ACTIVITY: Keep the wording of each record exactly the same when you repeat it, and leave out pictures.

INFORMATION GIVEN:
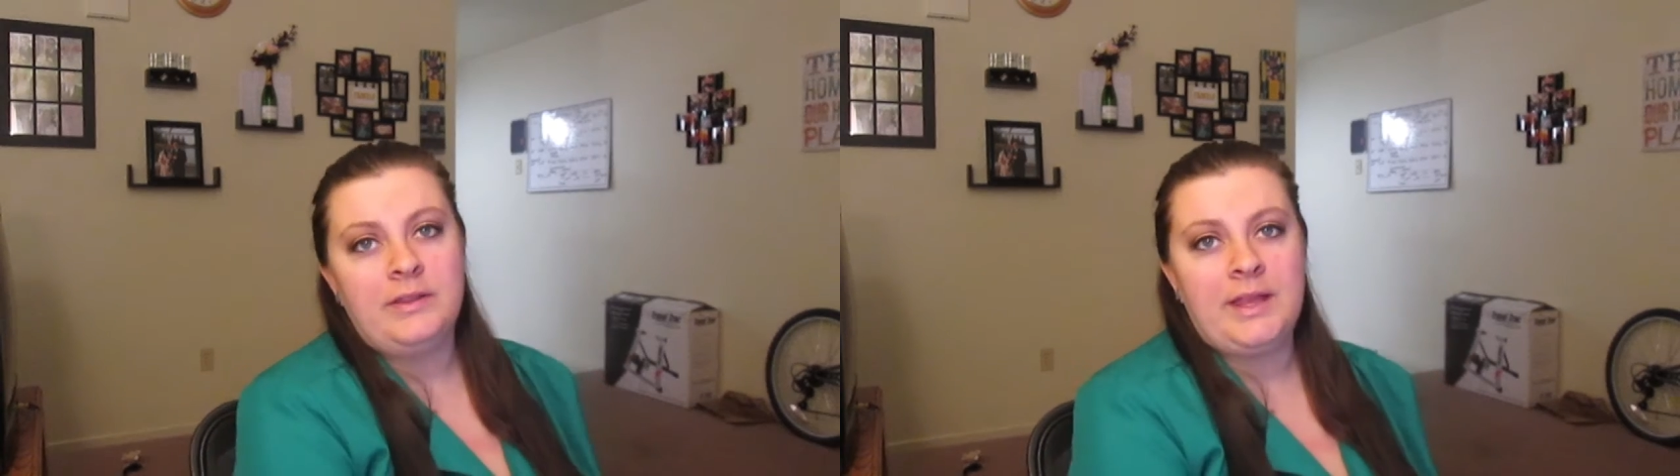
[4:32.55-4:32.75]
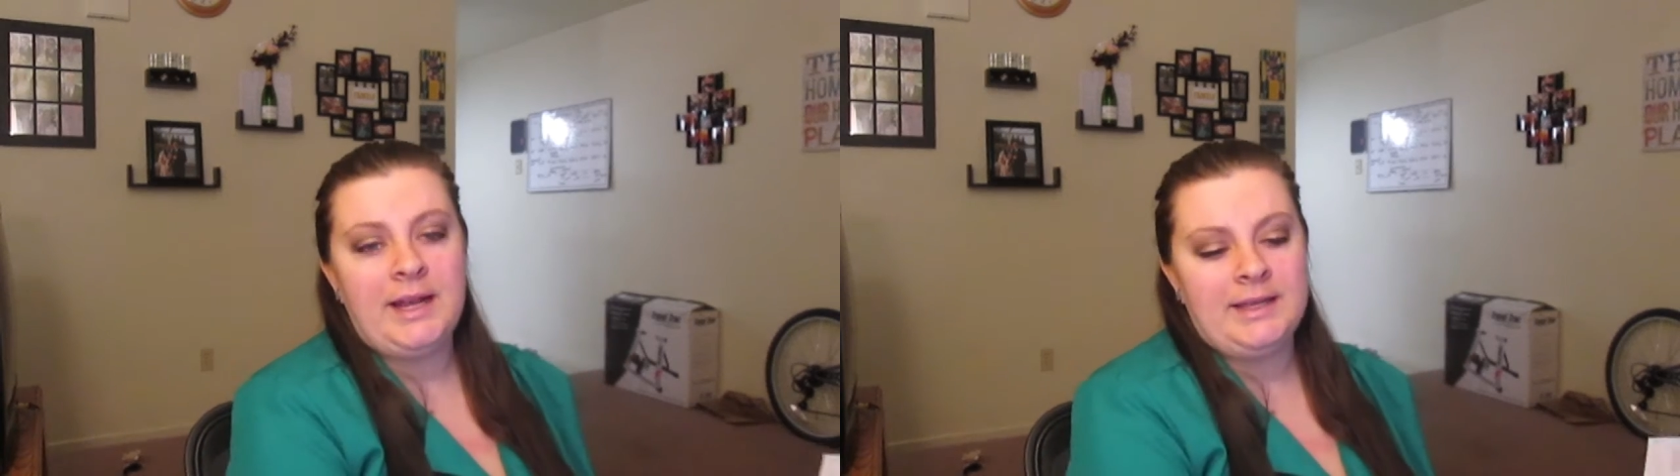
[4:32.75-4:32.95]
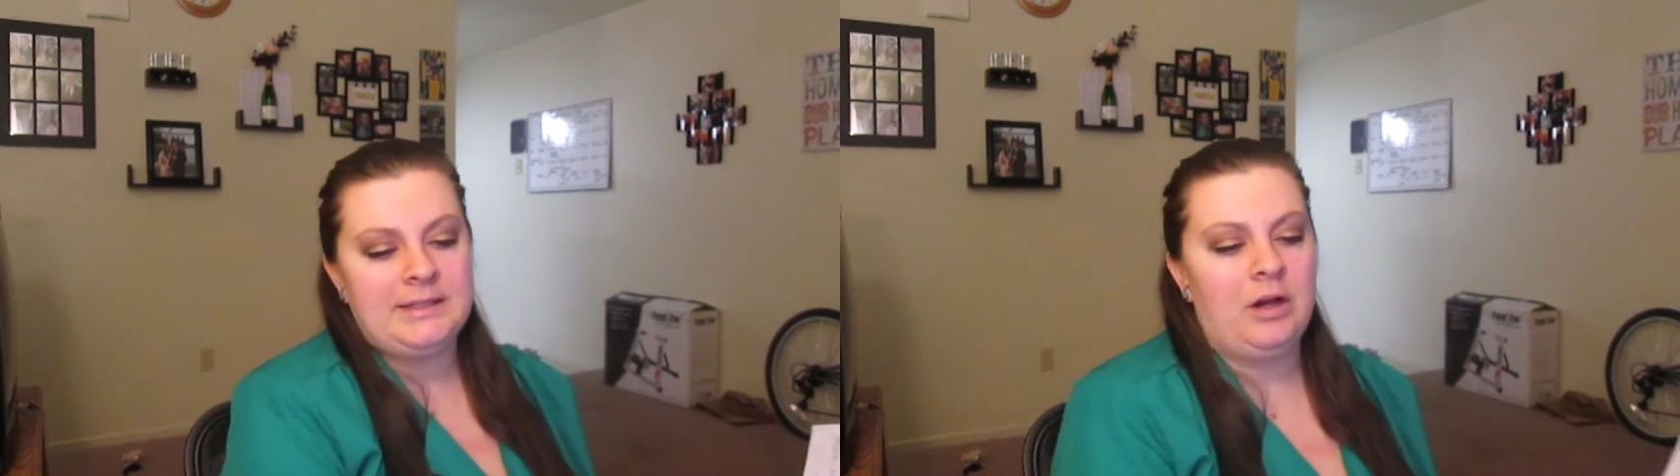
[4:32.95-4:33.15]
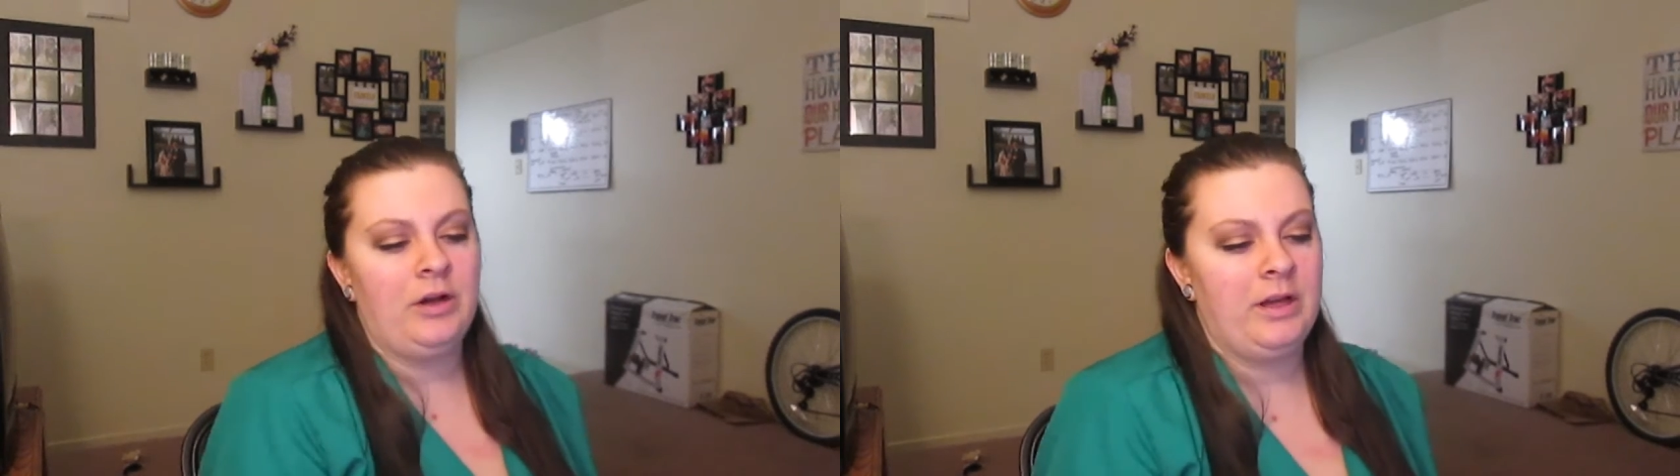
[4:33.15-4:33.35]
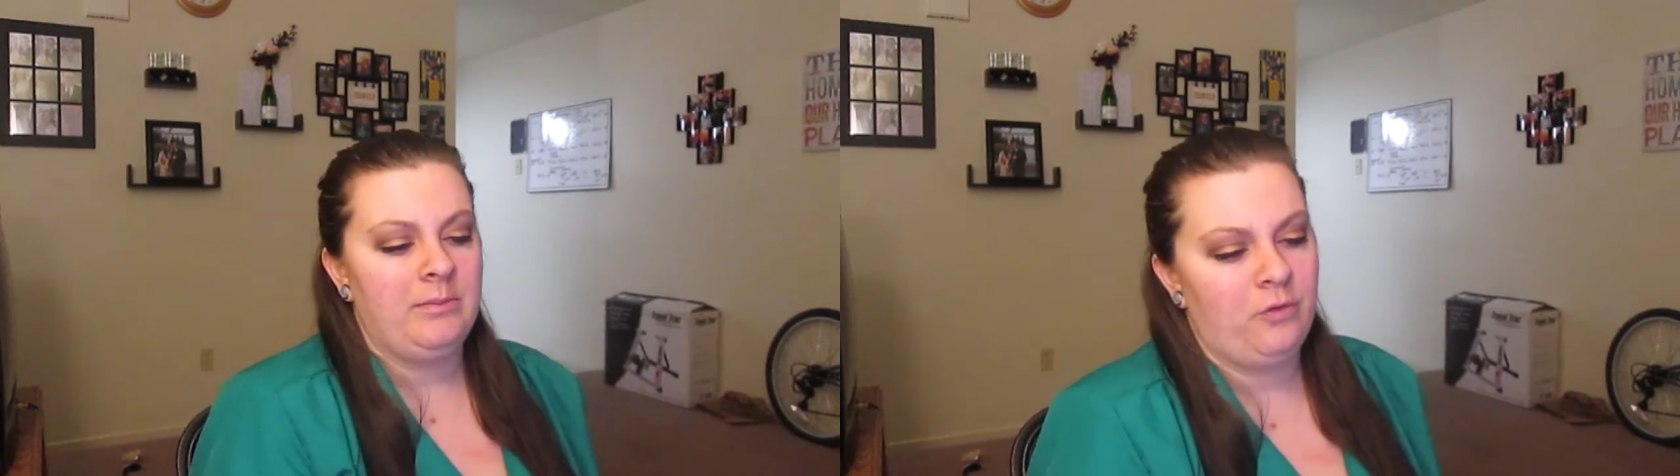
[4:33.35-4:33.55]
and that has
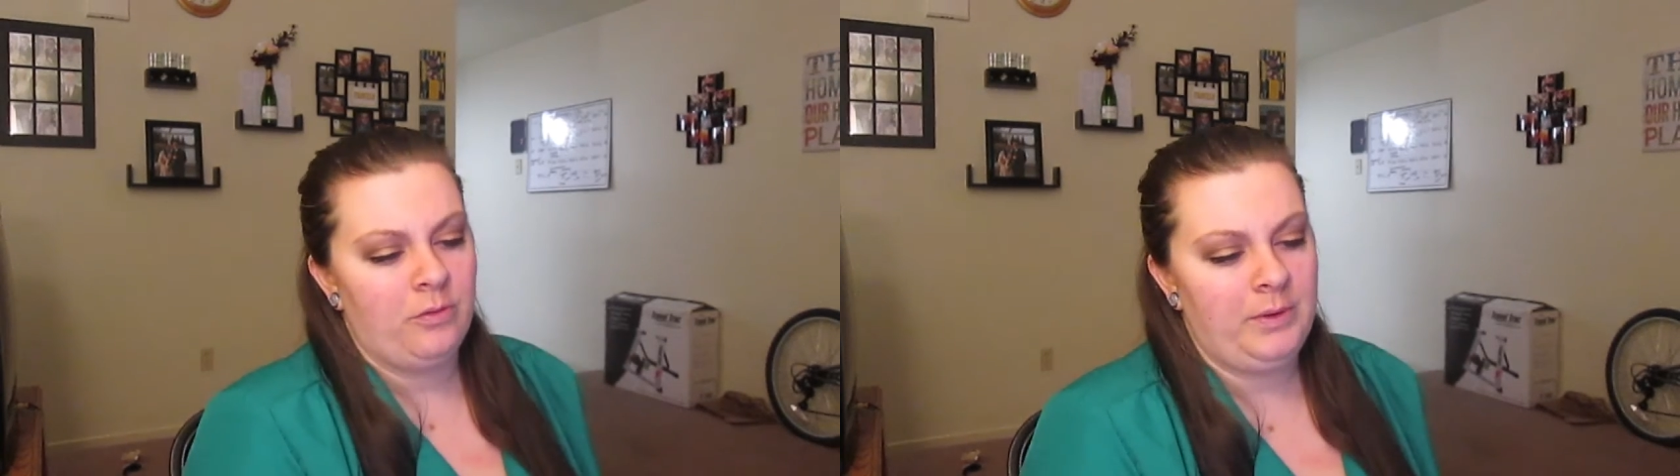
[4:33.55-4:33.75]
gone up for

RESULT FOR THIS TASK:
[4:32.55-4:32.75]
[4:32.75-4:32.95]
[4:32.95-4:33.15]
[4:33.15-4:33.35]
[4:33.35-4:33.55]
and that has
[4:33.55-4:33.75]
gone up for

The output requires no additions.